The researchers found a connection between the intravitreal chamber, located at the back of the eye, and lymph nodes connected to the central nervous system, unique from the rest of the eye. When they injected fluorescent dyes into the intravitreal chamber at the back of the eye, they found that the dyes localized to the deep cervical lymph nodes (dCLN) and the superficial cervical lymph nodes (sCLN) in the neck, indicating the presence of a distinct drainage system. They also found that trace amounts of the dye could be detected in the cerebrospinal fluid of the mice, following intravitreal chamber injection.
This meant a vaccine delivered to the back of the eye could potentially trigger an immune response mediated by CLNs that would extend to the brain through their shared lymphatic network. Thus, the vaccine would bolster immune defenses in both the eye and the brain.
Immunity Against Herpes
With these initial findings, the researchers knew there was an eye-brain connection in immunity and that a drainage system through the eye would make delivering sporadic fatal encephalitis (SPE) treatment to the brain possible. So they proceeded to their main experimental goal: testing HSV immunizations to decrease the risk of fatal encephalitis. They compared four administration routes to deliver the HSV: intraperitoneal, intracranial, anterior chamber, and intravitreal chamber. The first route involves delivery via the abdominal cavity, the second directly into the brain, the third through the anterior chamber at the front of the eye, and the fourth through the back of the eye. “The most difficult part of the research was working with the mice. [Human] eyes are already incredibly small and delicate compared to the rest of the body. Now scale that down to the size of a mouse; patience and practice were key to making sure [the team] could continue this study,” Song said.

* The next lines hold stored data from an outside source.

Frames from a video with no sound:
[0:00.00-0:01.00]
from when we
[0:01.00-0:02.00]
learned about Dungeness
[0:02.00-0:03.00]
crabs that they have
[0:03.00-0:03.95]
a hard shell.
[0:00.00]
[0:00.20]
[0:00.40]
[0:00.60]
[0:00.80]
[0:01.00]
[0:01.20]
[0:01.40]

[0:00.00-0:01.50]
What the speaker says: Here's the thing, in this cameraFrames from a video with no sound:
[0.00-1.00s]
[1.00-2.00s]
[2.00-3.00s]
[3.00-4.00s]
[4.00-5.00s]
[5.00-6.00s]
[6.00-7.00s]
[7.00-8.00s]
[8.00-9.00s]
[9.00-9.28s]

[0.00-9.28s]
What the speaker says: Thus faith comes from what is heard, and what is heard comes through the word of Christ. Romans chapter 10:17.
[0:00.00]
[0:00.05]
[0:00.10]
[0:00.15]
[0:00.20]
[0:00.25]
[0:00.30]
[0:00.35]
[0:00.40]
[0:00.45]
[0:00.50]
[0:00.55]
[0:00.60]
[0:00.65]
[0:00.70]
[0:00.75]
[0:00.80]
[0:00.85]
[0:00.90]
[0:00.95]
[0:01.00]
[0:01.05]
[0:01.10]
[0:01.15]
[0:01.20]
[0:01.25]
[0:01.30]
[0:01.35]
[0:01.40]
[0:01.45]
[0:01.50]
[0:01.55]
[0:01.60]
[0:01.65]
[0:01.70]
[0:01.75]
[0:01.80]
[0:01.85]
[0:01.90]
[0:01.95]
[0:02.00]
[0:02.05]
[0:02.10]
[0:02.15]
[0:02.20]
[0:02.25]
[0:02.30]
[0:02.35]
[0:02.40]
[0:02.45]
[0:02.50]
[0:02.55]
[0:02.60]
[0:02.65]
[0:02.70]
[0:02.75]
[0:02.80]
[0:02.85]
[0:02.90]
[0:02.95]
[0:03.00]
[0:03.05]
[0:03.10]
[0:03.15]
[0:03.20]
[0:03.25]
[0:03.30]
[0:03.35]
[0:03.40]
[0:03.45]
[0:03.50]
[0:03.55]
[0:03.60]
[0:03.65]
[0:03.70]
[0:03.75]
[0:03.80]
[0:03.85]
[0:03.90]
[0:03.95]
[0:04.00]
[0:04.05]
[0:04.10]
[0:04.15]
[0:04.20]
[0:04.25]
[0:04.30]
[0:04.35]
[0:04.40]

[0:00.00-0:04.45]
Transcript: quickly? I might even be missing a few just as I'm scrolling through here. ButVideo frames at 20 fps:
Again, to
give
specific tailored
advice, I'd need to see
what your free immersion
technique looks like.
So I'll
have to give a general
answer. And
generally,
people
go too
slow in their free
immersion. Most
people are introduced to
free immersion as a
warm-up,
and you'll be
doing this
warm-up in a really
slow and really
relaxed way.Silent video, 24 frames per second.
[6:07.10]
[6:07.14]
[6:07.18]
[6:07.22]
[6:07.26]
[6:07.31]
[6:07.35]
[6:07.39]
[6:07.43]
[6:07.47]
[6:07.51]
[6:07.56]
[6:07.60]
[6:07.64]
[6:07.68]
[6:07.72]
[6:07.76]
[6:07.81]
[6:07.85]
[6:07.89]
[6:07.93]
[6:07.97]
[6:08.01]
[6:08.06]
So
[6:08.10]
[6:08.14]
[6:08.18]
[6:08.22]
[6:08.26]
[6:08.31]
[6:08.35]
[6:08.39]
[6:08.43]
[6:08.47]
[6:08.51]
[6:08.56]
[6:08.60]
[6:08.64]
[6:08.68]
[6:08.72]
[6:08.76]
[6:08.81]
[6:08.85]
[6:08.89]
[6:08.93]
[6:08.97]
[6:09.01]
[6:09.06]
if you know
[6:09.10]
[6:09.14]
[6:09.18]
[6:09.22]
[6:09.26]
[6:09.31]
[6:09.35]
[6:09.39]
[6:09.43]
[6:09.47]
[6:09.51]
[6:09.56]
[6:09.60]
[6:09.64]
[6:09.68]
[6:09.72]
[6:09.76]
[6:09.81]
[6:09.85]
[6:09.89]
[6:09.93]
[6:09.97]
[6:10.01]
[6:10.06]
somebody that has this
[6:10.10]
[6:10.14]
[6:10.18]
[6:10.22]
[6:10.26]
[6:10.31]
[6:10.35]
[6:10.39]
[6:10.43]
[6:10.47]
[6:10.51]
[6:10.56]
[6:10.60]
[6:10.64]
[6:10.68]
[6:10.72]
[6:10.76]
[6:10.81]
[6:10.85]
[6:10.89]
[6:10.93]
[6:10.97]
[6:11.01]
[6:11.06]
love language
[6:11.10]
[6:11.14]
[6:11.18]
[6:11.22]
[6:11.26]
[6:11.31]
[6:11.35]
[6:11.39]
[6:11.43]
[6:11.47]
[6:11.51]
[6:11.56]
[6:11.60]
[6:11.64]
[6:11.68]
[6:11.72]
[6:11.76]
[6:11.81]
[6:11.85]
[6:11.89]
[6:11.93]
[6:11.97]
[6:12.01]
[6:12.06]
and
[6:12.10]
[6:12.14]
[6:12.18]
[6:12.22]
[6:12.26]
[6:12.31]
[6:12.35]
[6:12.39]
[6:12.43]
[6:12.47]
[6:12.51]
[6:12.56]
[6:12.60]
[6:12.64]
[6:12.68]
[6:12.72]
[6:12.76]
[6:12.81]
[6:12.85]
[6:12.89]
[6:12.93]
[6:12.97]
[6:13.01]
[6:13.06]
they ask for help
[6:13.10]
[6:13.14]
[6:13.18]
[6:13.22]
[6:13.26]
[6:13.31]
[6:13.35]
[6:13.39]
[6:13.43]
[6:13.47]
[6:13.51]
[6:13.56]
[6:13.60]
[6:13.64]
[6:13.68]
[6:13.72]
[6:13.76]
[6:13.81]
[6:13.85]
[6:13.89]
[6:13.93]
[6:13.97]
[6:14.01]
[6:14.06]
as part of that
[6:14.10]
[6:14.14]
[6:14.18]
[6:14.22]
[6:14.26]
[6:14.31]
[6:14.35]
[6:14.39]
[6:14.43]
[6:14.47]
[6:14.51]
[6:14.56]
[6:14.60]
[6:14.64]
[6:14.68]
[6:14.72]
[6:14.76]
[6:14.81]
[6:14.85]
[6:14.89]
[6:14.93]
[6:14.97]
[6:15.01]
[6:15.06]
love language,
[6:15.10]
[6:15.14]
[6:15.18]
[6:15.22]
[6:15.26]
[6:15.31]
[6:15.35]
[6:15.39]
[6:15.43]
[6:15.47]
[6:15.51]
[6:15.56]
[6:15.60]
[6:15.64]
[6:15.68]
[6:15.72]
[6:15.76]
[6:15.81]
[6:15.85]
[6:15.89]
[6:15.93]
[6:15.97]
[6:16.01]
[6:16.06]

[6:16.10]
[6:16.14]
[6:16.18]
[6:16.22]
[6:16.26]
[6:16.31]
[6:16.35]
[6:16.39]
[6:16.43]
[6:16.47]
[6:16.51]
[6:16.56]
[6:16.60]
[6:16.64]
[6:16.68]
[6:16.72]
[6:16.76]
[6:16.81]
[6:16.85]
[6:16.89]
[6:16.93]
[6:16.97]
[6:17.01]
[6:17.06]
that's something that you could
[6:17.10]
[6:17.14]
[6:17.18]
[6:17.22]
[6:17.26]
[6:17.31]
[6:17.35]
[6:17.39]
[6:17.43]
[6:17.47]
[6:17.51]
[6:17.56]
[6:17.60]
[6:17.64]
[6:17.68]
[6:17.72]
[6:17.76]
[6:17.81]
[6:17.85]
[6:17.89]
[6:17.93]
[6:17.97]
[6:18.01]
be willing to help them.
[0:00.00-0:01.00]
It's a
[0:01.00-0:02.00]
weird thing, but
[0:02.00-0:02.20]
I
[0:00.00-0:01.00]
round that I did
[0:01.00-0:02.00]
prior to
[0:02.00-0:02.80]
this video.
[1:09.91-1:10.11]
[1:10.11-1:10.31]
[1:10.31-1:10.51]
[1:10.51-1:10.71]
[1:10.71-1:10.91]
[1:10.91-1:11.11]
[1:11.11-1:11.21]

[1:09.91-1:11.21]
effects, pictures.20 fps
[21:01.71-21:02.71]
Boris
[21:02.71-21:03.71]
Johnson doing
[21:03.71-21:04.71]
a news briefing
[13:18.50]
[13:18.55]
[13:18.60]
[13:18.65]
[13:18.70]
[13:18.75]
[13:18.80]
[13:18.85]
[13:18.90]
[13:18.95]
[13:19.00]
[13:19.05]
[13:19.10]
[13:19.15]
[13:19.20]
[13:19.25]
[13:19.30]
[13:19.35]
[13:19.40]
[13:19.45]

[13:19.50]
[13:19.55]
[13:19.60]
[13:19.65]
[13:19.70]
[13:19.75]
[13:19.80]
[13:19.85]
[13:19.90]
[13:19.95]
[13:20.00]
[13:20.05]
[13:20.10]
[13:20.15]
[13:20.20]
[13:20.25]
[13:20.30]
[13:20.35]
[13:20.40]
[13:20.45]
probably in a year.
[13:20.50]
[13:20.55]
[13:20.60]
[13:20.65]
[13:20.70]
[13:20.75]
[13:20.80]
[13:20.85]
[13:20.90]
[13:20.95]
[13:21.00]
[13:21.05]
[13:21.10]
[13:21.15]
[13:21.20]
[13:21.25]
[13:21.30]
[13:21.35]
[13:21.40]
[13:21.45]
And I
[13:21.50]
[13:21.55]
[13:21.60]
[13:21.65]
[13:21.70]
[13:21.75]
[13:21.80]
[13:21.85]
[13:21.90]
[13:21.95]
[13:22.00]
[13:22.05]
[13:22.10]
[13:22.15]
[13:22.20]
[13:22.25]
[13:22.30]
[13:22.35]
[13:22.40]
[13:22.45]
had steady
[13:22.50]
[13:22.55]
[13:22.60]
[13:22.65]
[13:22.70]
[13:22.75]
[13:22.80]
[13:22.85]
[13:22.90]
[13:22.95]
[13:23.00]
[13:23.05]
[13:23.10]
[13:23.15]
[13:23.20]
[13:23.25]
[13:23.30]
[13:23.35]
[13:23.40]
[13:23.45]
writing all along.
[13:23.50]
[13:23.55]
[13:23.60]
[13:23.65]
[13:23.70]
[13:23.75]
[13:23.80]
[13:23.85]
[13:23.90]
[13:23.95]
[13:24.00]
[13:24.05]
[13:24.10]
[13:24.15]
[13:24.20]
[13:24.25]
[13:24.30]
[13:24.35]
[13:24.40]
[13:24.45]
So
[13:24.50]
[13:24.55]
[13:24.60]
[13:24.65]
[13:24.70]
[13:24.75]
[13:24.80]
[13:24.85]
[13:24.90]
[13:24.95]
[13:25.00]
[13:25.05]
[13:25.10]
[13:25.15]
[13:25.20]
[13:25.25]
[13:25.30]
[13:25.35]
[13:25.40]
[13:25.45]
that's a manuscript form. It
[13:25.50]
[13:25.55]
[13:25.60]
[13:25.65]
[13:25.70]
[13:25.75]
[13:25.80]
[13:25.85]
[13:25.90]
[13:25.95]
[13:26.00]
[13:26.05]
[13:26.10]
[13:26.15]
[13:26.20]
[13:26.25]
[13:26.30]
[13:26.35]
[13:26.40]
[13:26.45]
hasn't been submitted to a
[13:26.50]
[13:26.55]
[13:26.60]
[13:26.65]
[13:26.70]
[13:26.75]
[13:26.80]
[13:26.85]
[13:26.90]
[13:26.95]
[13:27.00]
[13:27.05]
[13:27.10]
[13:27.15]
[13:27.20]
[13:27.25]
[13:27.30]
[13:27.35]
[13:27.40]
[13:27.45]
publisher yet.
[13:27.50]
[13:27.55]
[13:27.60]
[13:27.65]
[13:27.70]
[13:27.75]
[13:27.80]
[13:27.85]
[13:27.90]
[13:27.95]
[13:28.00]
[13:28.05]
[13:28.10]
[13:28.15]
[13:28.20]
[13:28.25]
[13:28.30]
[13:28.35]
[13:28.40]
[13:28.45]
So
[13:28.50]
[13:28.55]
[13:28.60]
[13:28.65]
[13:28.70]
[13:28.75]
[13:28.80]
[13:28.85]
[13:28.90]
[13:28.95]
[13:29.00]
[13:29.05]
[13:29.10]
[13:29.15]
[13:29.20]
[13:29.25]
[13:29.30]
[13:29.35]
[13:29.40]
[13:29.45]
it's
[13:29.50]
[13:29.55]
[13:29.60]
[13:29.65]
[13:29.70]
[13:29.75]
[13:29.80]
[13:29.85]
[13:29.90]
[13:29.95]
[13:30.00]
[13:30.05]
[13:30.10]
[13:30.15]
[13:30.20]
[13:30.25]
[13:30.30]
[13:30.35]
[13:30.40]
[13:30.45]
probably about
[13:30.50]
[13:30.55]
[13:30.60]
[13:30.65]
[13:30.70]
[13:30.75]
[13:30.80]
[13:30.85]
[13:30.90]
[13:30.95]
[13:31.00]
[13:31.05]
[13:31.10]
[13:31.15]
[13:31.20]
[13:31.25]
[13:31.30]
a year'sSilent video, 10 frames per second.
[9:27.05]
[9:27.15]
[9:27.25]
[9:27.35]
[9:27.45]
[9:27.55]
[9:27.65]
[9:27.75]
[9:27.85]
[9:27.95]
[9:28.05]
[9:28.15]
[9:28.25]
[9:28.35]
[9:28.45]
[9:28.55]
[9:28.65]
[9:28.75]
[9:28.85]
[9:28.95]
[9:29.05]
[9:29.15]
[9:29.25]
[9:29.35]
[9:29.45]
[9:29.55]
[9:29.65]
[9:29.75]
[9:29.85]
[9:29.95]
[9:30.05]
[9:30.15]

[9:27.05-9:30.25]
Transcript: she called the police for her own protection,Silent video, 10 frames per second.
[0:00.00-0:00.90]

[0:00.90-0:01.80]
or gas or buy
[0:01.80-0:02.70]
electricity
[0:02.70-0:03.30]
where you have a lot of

Vaccination through the intraperitoneal route resulted in all mice succumbing to the virus, while vaccination via the intracranial route provided robust protection. This suggests that conventional systemic immunization is inadequate in protecting against brain HSV infection. Now, what about the eye? None of the mice injected via the AC route survived. However, a majority of those injected via the intravitreal chamber route did. This outcome was attributed to the dCLN, which proved vital in responding to herpes in the brain.
Injecting at the front of the eye via the AC was ineffective because there was no distinct drainage pathway to the dCLN. Injecting at the back of the eye allowed the SPE treatment to drain directly to the dCLN and fight the infection.
Next Steps
After a series of additional confirmation experiments, the researchers affirmed the specific relevance of the eye-brain immunological connection in protecting against pathogens affecting the brain, such as HSV. Moreover, there are indications that this pathway could be explored for the treatment of various other diseases of the central nervous system, including ocular diseases, bacterial infections, and even tumors.
There’s even a chance that we haven’t yet uncovered all the immunological connections to the brain. Discovering more connections could open up even more treatment possibilities. “It has been shown that there is a connection between the nose and the brain. There might be more connections [to the brain] left to be discovered,” Yin said.
If further developed, this targeted treatment approach could deliver relief to hundreds of thousands of patients, and physicians would have access to a larger range of treatment options based on each patient’s condition. Having more options would not only increase the likelihood of patients finding relief but also speed up the process.